Hi.

I have a general CUDA problem - if anyone can help me find a solution I will be more than happy to reference you in any papers that result (you’ll be helping the UK Fusion energy programme)…

Here is what I am stuck with. I have a very large multi-dimensional array (a particle distribution function - 2 spatial coordinates, and 3 velocity space coordinates). The array is about 200MB large, and hence fits into device memory onto a C1060 without any problem.

I then wish to follow a large number of particles (~10e6) in space and time, and augment that array with the time spent in each cell, summed over particles. The result is a particle distribution function.

On the face of it, CUDA seems like a good way of doing this - the problem is effectively SIMD, and the particles do not interact with eachother. Now, if I am doing this on a typical supercomputer, I typically use MPI. This means that each node has a good amount of memory. I can hold a temporary array, of the same dimensionality as my distribution function on each node, then simply sum them all up at the end.

With CUDA though, I have a problem. If you look at the “toy problem” code below, in order to illustrate the problem, you can easily see why it fails, giving an answer of 10 instead of the desired 160. I’ve stripped out some openMP that was there to split the problem over multiple cards, so sorry if it’s not as compact an example as it could be.

Each cuda thread is reading the contents of Fd(1) at the same time then writing to Fd(1) the value Fd(1)+1.0 - obviously a 2 step operation, at each of the 10 iterations of the loop.
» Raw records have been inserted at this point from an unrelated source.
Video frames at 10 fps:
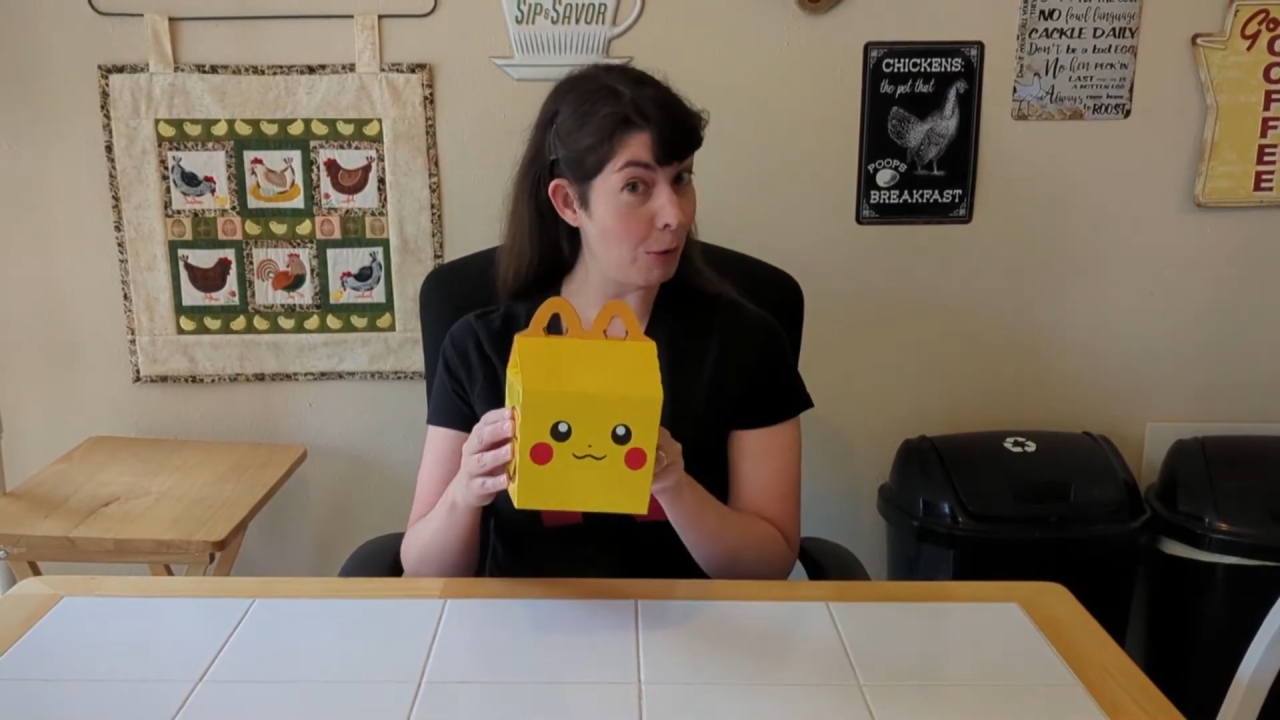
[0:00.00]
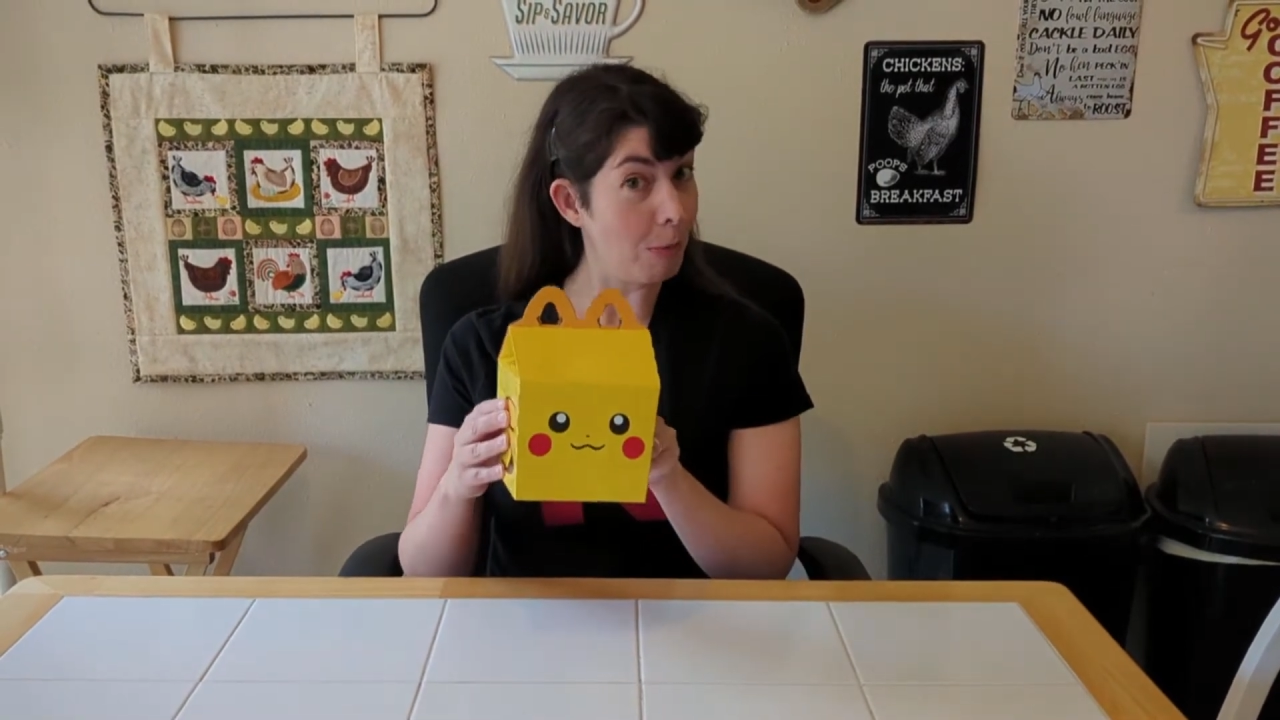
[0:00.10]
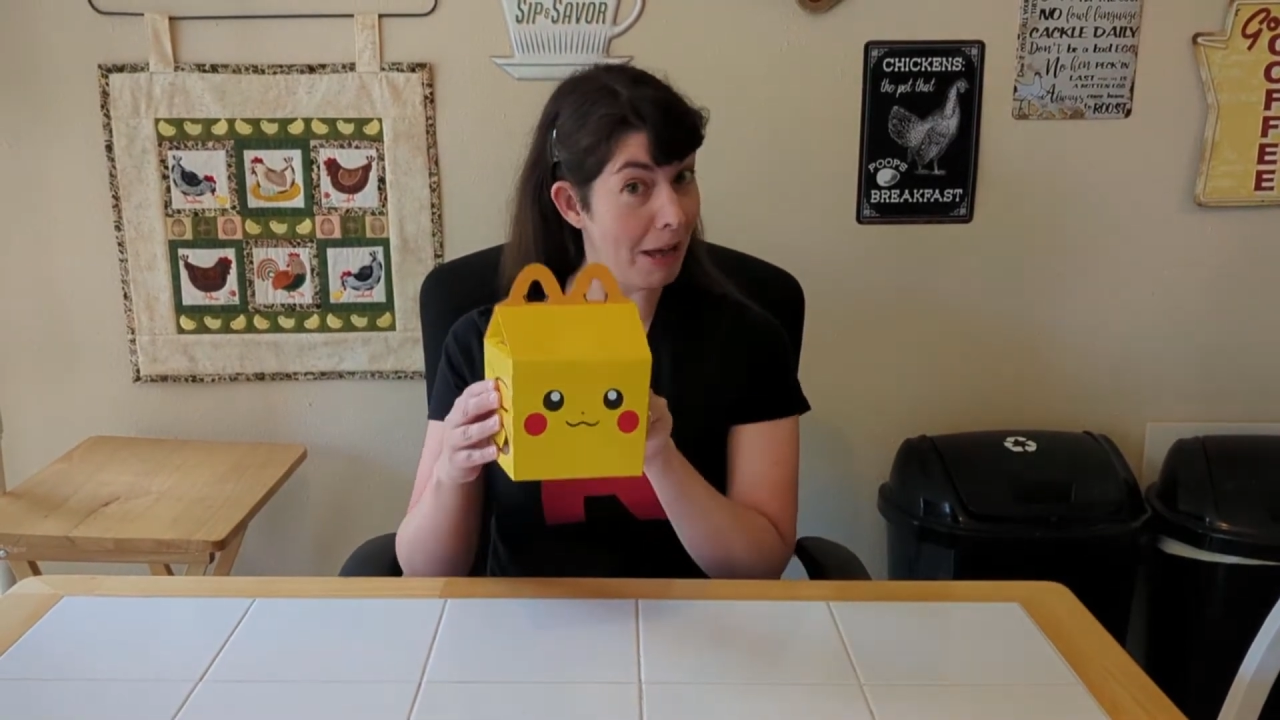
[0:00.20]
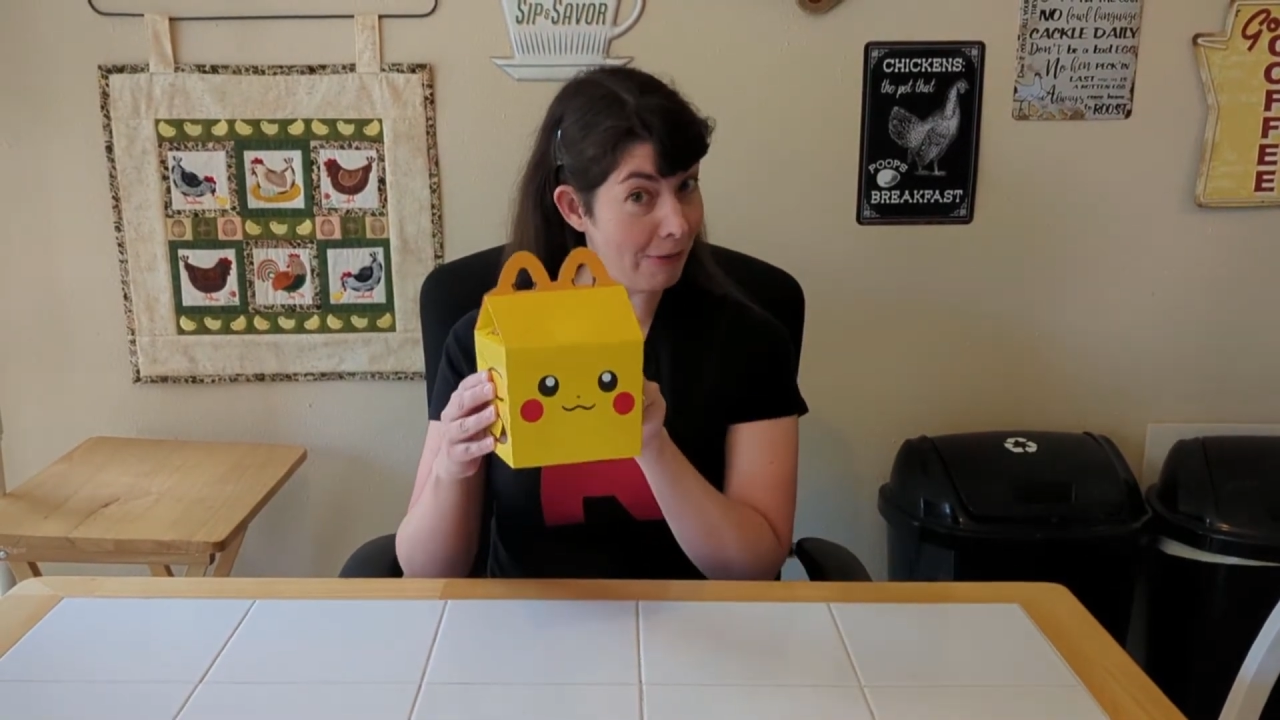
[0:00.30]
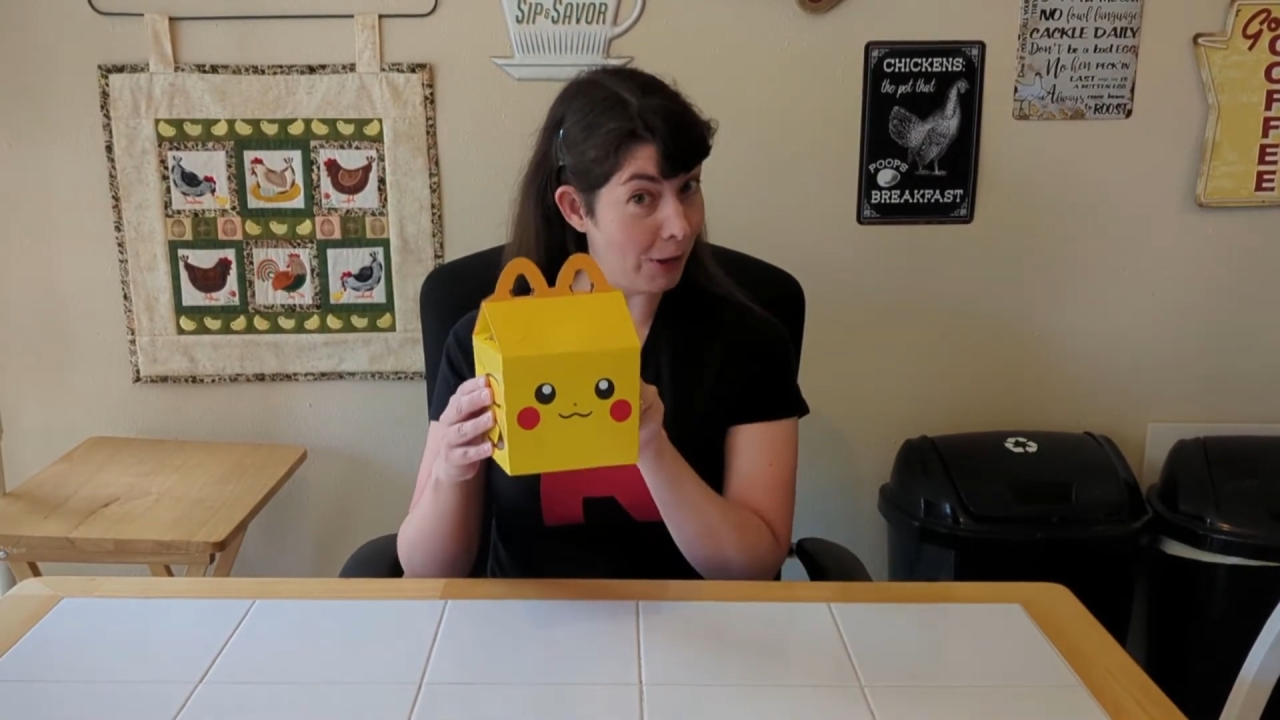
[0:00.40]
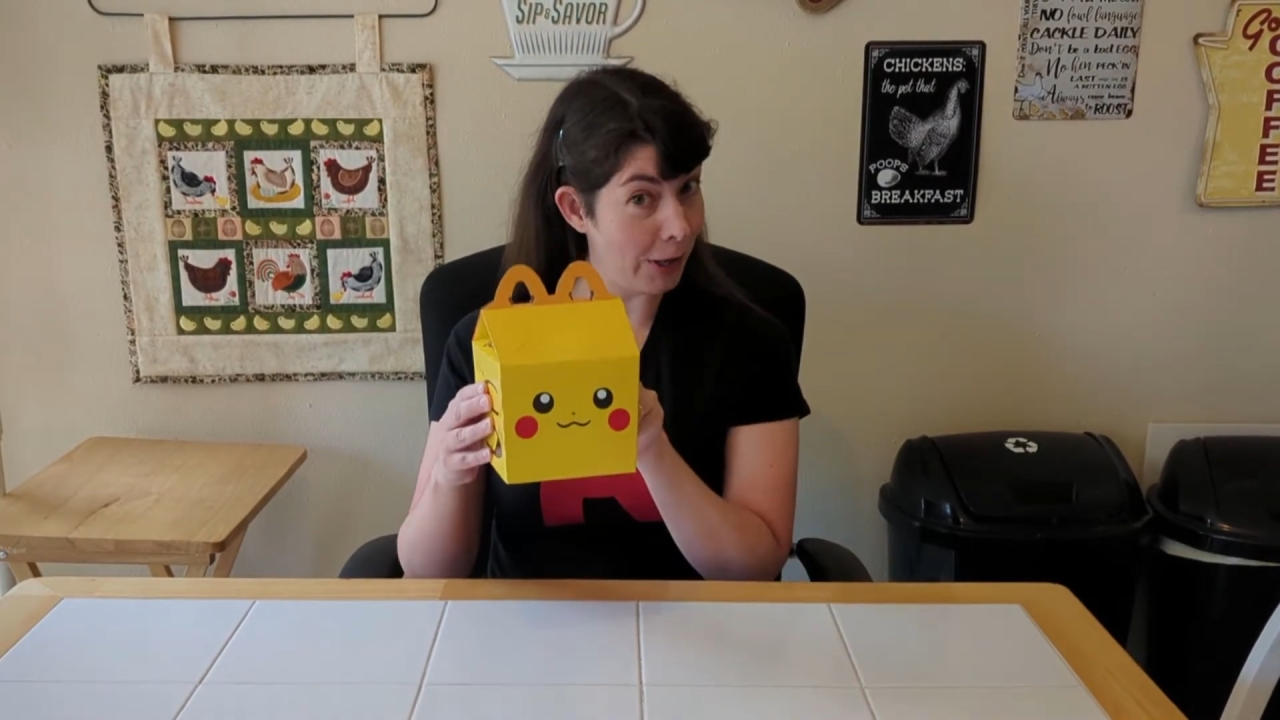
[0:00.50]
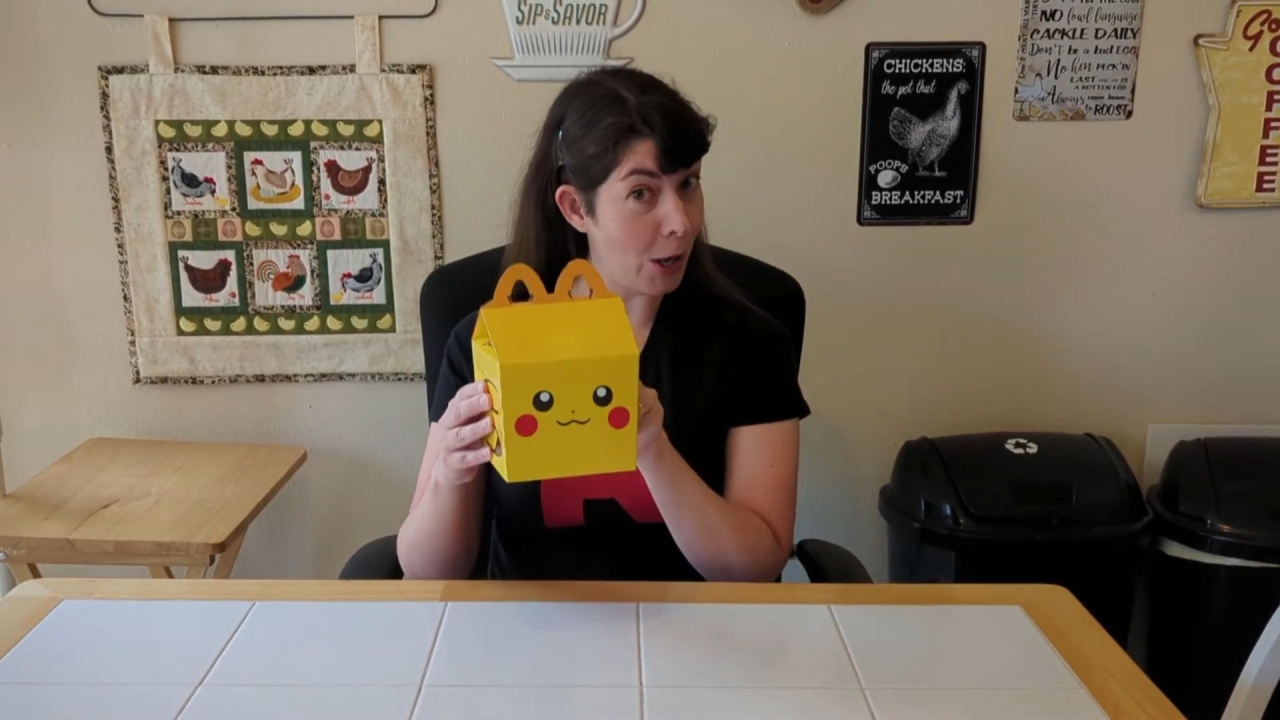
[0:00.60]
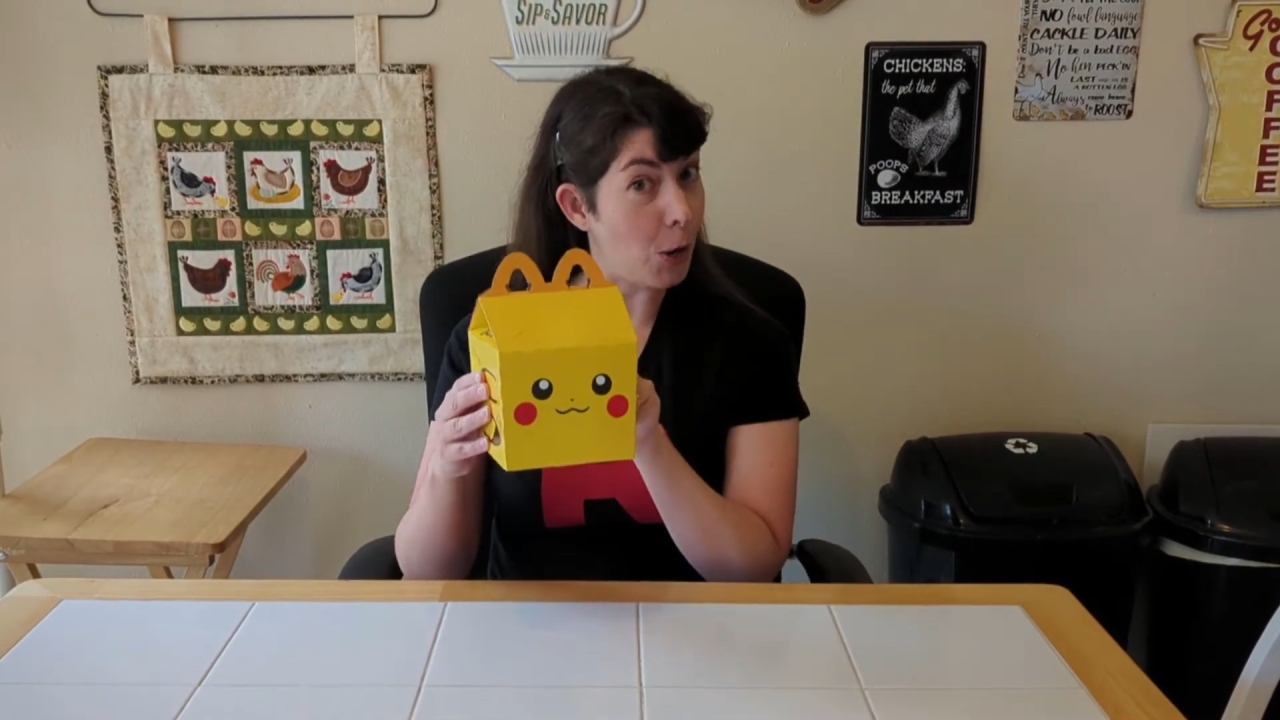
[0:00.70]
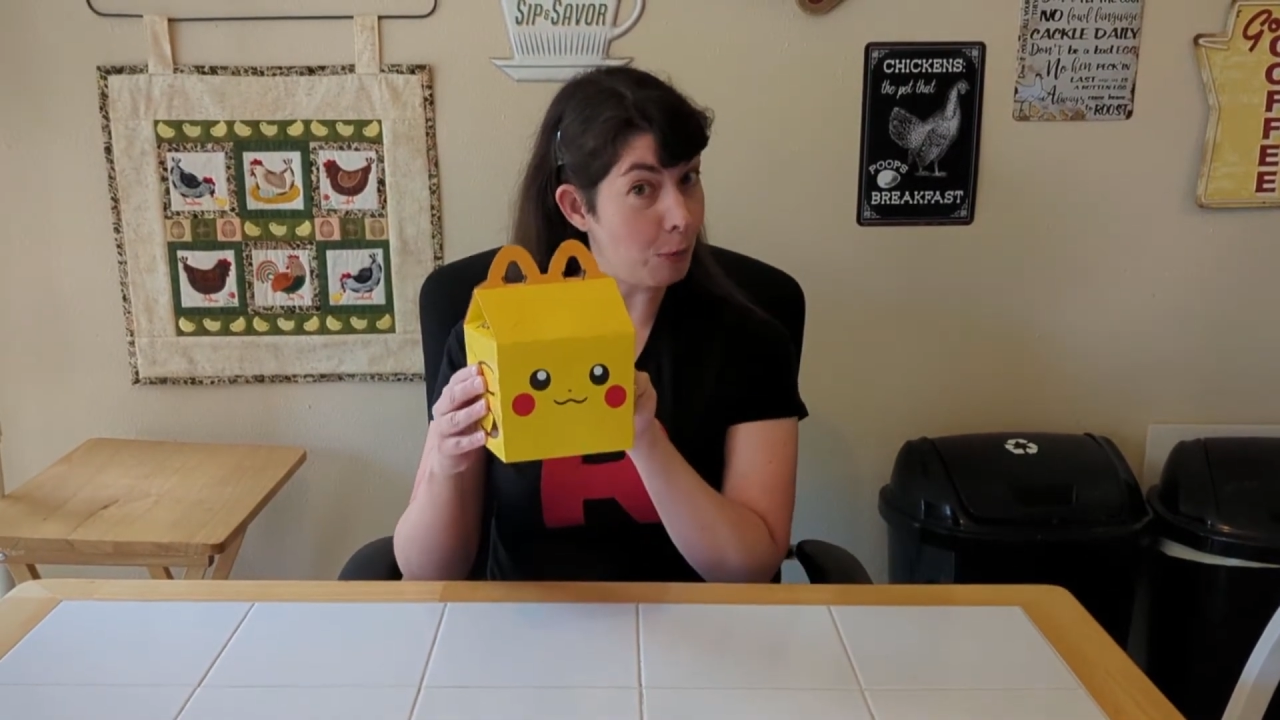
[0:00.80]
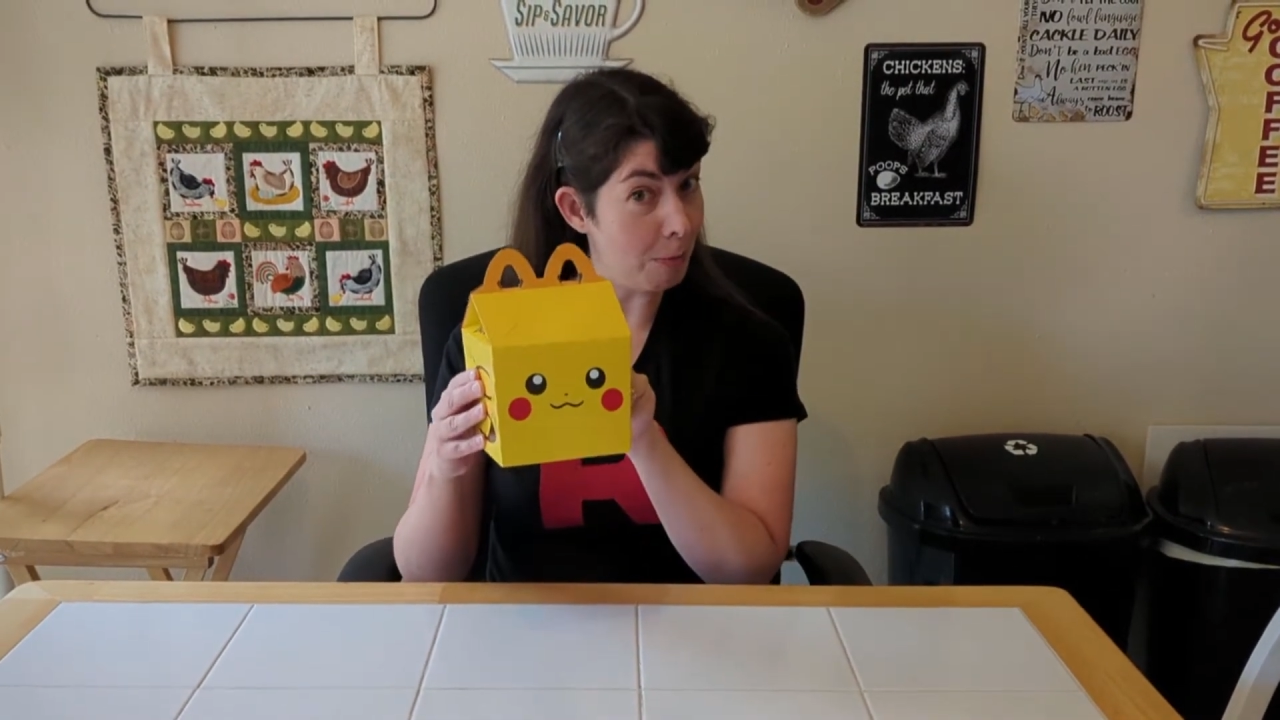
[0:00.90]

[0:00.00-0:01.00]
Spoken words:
my very own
What we really want is for each thread to complete this operation one after another, for the example I’ve shown here, augmenting Fd(1) with a value of 16.0 for each of the ten loop iterations.

For my real code (not the toy example below), the probability of there being 2 particles in a cell grid at any one iteration is lower than the example here, but it nonetheless results in what one might call a “thread conflict numerical error”.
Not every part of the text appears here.